* **What the exercise asks**
Only the text belongs in the answer: every line of the records below, transcribed exactly.
━━━━━━━━━━━━━━━━━━━━
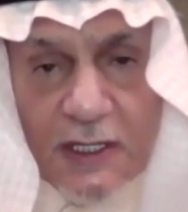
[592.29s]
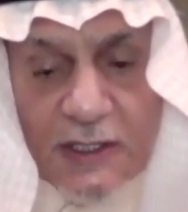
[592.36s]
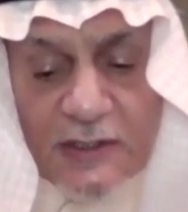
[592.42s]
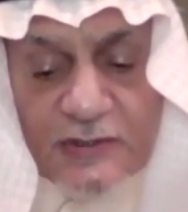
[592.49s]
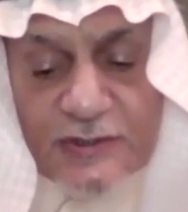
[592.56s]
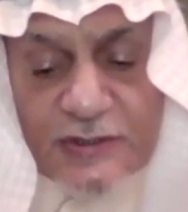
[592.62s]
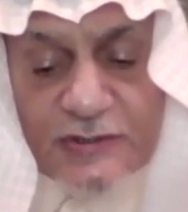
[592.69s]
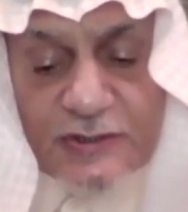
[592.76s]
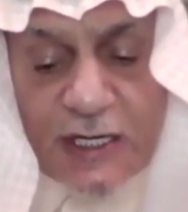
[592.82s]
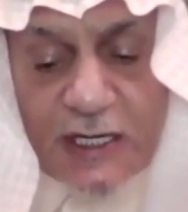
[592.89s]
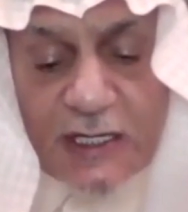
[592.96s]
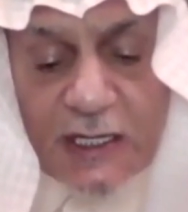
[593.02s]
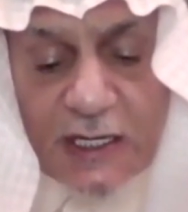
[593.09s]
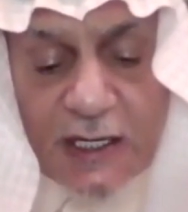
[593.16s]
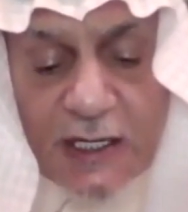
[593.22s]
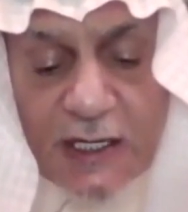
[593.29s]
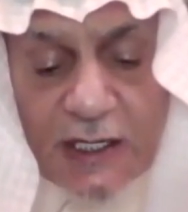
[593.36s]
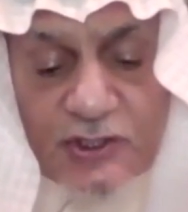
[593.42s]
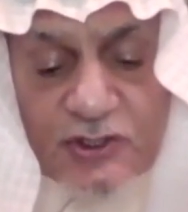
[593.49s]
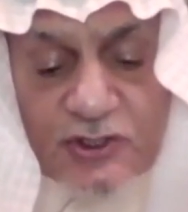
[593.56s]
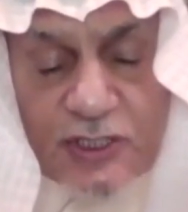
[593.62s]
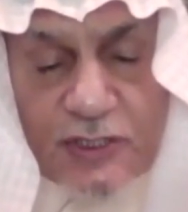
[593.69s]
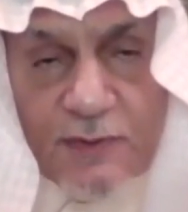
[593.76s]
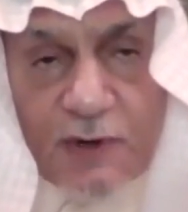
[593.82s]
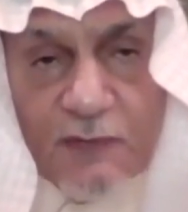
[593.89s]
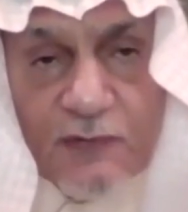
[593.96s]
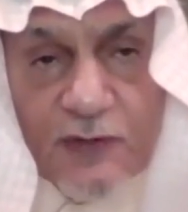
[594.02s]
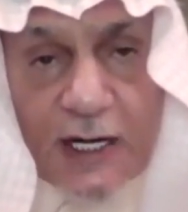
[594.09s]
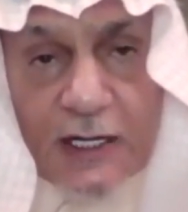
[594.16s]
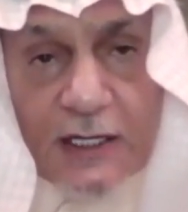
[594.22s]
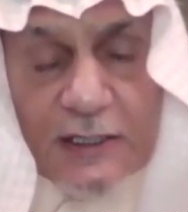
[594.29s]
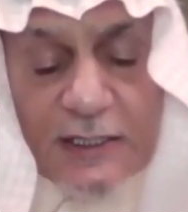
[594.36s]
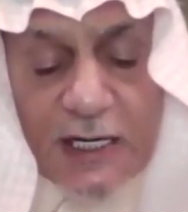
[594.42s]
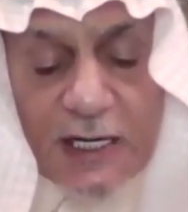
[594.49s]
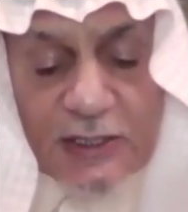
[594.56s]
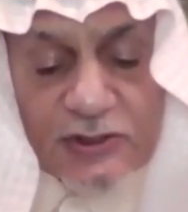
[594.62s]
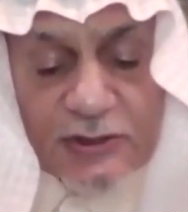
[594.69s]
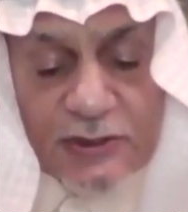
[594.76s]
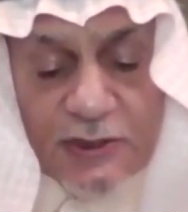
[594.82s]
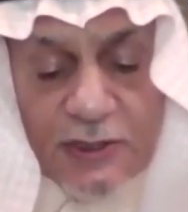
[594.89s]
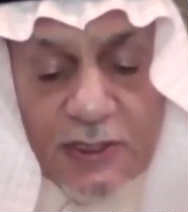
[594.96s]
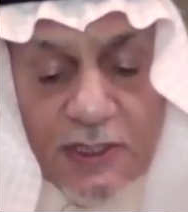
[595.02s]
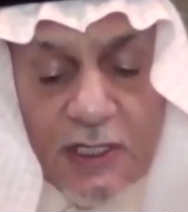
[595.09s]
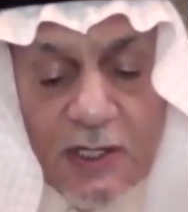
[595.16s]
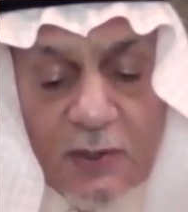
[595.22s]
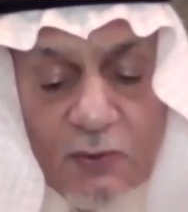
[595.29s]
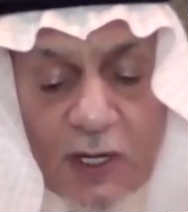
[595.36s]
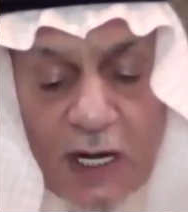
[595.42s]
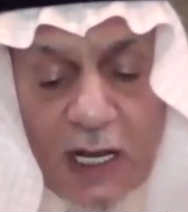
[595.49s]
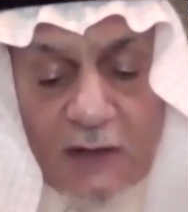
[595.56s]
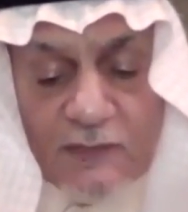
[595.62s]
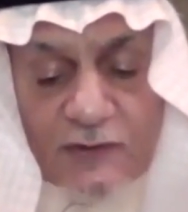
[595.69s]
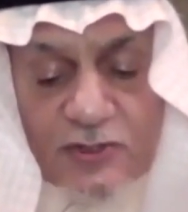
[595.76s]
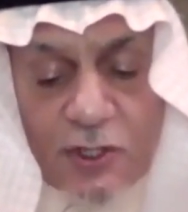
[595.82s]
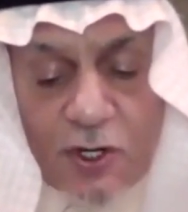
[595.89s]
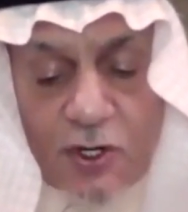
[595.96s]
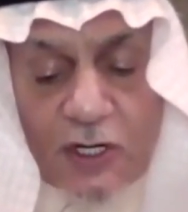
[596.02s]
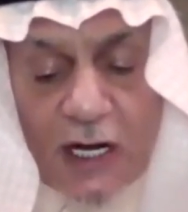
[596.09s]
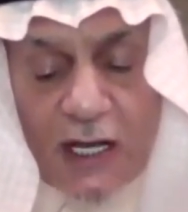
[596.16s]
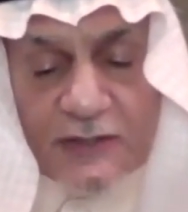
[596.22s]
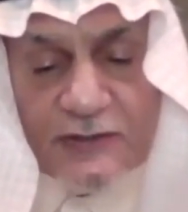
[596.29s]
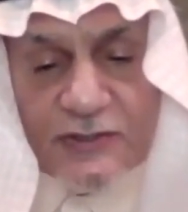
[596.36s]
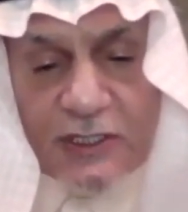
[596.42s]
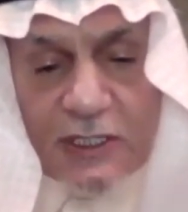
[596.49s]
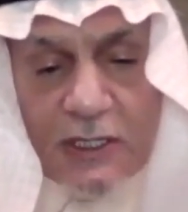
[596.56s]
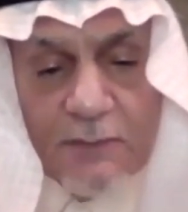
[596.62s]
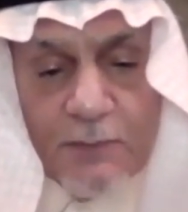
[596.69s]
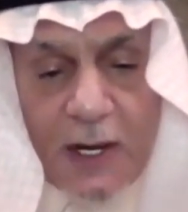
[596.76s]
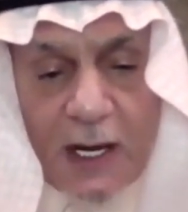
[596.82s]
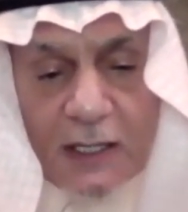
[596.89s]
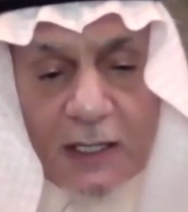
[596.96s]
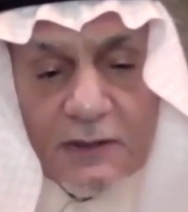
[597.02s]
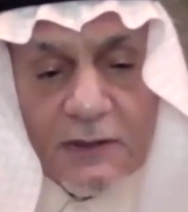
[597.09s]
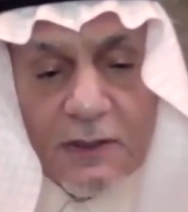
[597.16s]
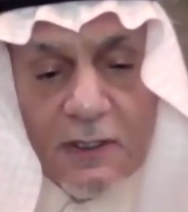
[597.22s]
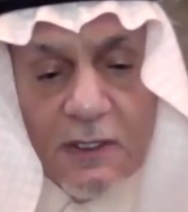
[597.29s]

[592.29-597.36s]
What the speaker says: in sustaining a regime of their creation will have its long-lasting impact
━━━━━━━━━━━━━━━━━━━━
* **Result for this exercise**
[592.29s]
[592.36s]
[592.42s]
[592.49s]
[592.56s]
[592.62s]
[592.69s]
[592.76s]
[592.82s]
[592.89s]
[592.96s]
[593.02s]
[593.09s]
[593.16s]
[593.22s]
[593.29s]
[593.36s]
[593.42s]
[593.49s]
[593.56s]
[593.62s]
[593.69s]
[593.76s]
[593.82s]
[593.89s]
[593.96s]
[594.02s]
[594.09s]
[594.16s]
[594.22s]
[594.29s]
[594.36s]
[594.42s]
[594.49s]
[594.56s]
[594.62s]
[594.69s]
[594.76s]
[594.82s]
[594.89s]
[594.96s]
[595.02s]
[595.09s]
[595.16s]
[595.22s]
[595.29s]
[595.36s]
[595.42s]
[595.49s]
[595.56s]
[595.62s]
[595.69s]
[595.76s]
[595.82s]
[595.89s]
[595.96s]
[596.02s]
[596.09s]
[596.16s]
[596.22s]
[596.29s]
[596.36s]
[596.42s]
[596.49s]
[596.56s]
[596.62s]
[596.69s]
[596.76s]
[596.82s]
[596.89s]
[596.96s]
[597.02s]
[597.09s]
[597.16s]
[597.22s]
[597.29s]

[592.29-597.36s]
What the speaker says: in sustaining a regime of their creation will have its long-lasting impact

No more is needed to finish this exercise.